You may be exposed to Medicare fraud at any time, before you enroll in a plan, when you access care at a doctor’s office or a facility, or at other times. Learn about common behaviors and actions below that may help you recognize and protect yourself from fraudulent activity.
If you have Original Medicare, your doctor should not:
- charge you for most preventive services
- offer tests or other services that you do not need, especially if the doctor says that the more tests you receive, the cheaper they are
- routinely waive your coinsurance (providers can waive cost-sharing for patients with great financial need, but not regularly)
Always confirm that you received the services listed on either your Medicare Summary Notice (MSN) or your Explanation of Benefits (EOB). Sometimes this can be hard to do if you received services from several doctors at the same time. If you returned durable medical equipment (DME), your supplier should not continue to charge Medicare for rental fees or maintenance.
To report fraud, you should contact 1-800-MEDICARE (633-4227), the Senior Medicare Patrol (SMP) Resource Center (877-808-2468), or the Inspector General’s fraud hotline at 1-800-HHS-TIPS (447-8477). Medicare will not use your name while investigating if you do not want it to.

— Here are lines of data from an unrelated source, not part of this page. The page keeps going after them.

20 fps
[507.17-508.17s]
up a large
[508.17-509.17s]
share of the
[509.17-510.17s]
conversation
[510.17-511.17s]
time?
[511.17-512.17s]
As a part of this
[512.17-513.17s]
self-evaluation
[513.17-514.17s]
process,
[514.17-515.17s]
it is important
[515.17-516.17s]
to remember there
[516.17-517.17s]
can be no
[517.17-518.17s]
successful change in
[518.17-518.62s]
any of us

You are being misled if an agent from an insurance company says that you:
- must sign up for a Medicare Advantage Plan to get Medicare drug coverage (you can also keep Original Medicare and enroll in a stand-alone Part D plan)
- will pay a higher Part B premium unless you sign up for a certain plan (some plans help pay your Part B premiums or charge additional premiums, but your Part B premium will not increase based on your coverage choices)

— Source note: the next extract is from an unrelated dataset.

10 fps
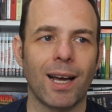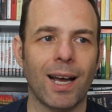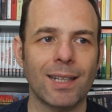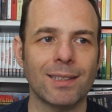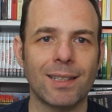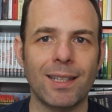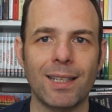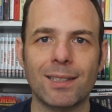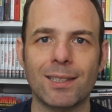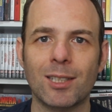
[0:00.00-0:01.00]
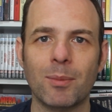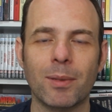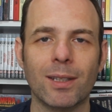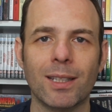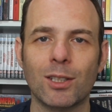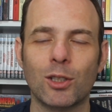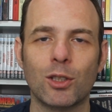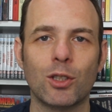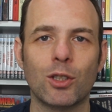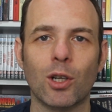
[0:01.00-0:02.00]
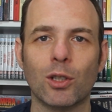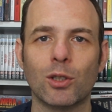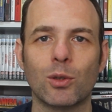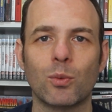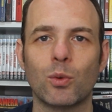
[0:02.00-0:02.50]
as they seemingly just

- must invite a plan representative to your home to get information about the plan or to enroll
- can switch back to Original Medicare at any time if you are dissatisfied with the plan, without providing information about enrollment periods
- will receive additional benefits that are actually Medicare-covered services
- will receive additional benefits, such as dental or vision, that are actually covered by other insurance you have or are eligible for (such as Medicaid)
- will lose your Medicaid benefits unless you sign up for a certain plan
Make sure to verify any marketing information you receive in the plan’s benefit manual or by calling the plan directly. Avoid enrolling in error by confirming whether the plan:
- provides drug coverage
- offers coverage through the coverage gap
- has your providers, hospitals, and pharmacies in their network
- offers additional benefits, such as vision or dental
Note: Insurance agents and brokers may receive a large fee for getting you to sign up for a Medicare private plan.

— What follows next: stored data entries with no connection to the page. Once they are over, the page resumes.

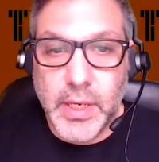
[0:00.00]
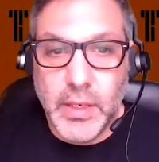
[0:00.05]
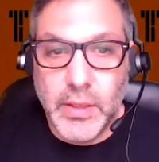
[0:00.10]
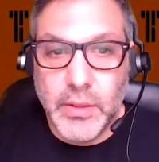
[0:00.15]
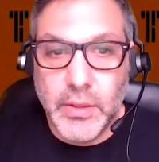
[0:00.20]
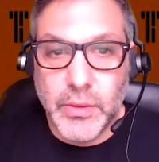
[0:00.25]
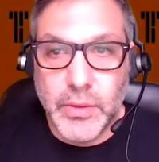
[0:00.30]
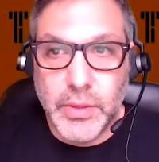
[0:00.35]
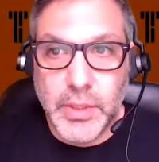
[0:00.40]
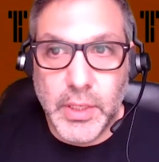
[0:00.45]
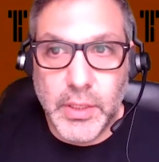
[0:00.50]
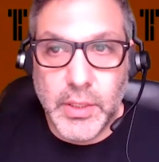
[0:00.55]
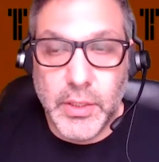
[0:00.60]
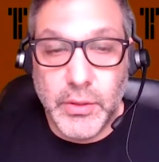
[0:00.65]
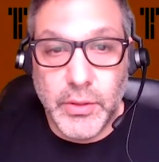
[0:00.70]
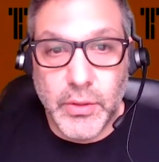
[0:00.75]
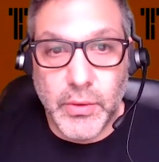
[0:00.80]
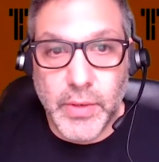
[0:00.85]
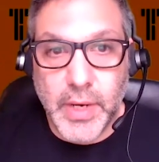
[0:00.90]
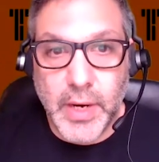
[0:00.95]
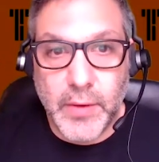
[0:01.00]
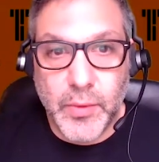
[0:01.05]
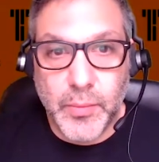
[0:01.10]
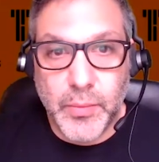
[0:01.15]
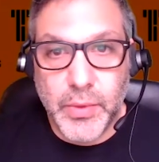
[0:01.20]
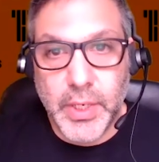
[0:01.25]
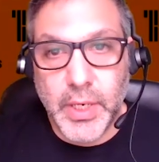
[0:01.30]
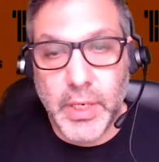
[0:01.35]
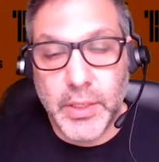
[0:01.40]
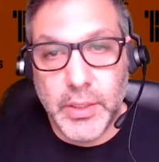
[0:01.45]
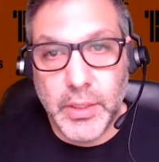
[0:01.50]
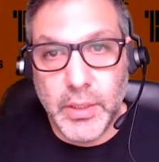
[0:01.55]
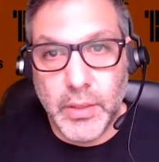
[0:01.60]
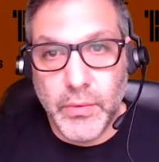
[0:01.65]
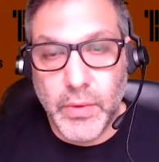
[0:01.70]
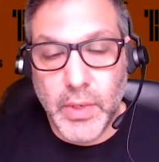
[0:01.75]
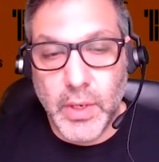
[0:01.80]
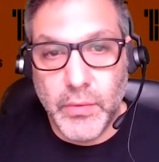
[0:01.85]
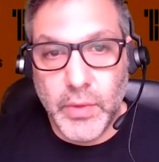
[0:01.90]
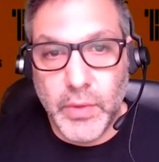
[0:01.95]
associations don't have the protection
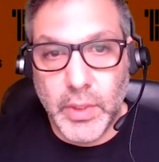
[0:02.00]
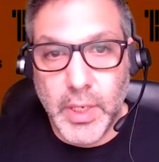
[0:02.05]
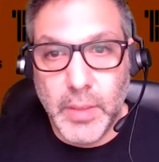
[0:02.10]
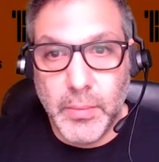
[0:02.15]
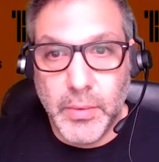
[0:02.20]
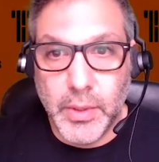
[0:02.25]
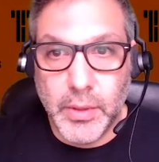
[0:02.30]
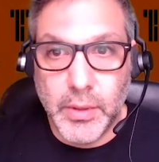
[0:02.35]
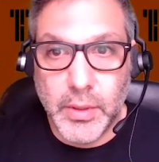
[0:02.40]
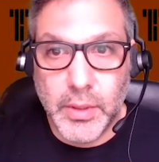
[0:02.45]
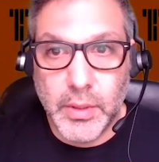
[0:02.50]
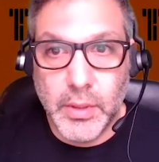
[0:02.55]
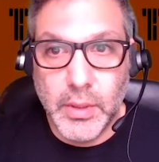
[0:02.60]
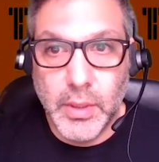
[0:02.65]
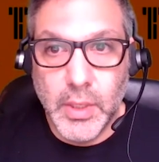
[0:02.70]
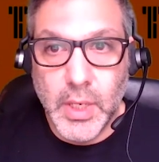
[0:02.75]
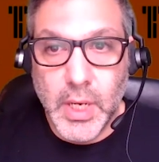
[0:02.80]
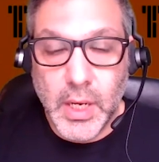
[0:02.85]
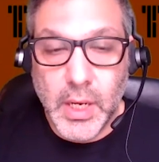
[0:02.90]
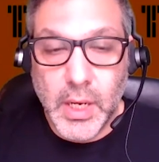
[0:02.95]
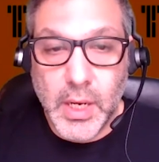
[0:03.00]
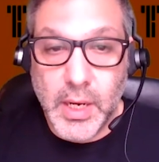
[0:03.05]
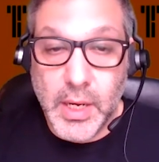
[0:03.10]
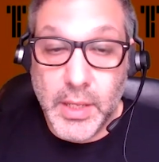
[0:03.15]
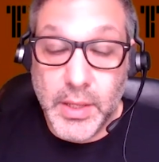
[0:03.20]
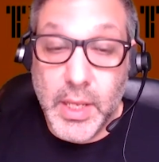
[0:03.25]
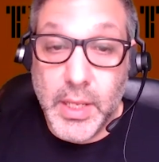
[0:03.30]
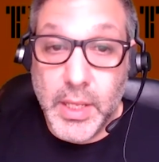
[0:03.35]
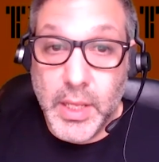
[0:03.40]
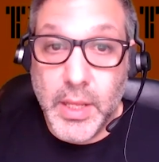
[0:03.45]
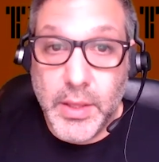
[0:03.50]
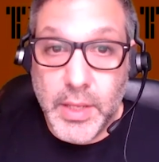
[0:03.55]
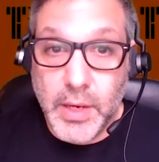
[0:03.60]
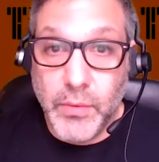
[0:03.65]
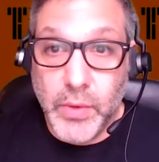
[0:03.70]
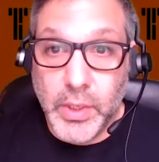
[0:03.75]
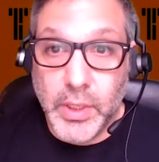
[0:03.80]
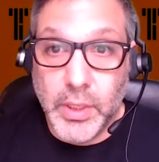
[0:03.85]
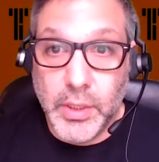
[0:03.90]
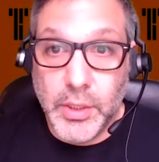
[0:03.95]
of a labor union, and they
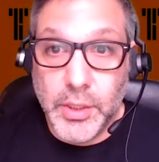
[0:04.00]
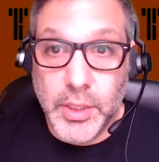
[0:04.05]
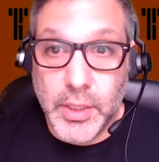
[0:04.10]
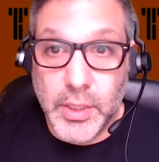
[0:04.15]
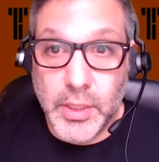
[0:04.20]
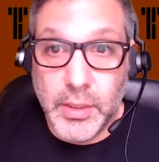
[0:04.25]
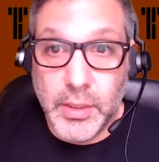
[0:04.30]
really should.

Never feel pressured to join any plan. Always make sure you understand what the plan is offering you, and how all your benefits are affected. Ask to receive information about the plan’s benefits in writing. If you suspect that an agent is not following the rules, save documented proof (such as the agent’s business card or marketing materials). Contact your State Insurance Department or State Attorney General Consumer Helpline to report your concerns.
If you find out that your plan has made fraudulent claims about your health or drug coverage, you may be eligible for a Special Enrollment Period (SEP) to disenroll from your plan and switch to another one.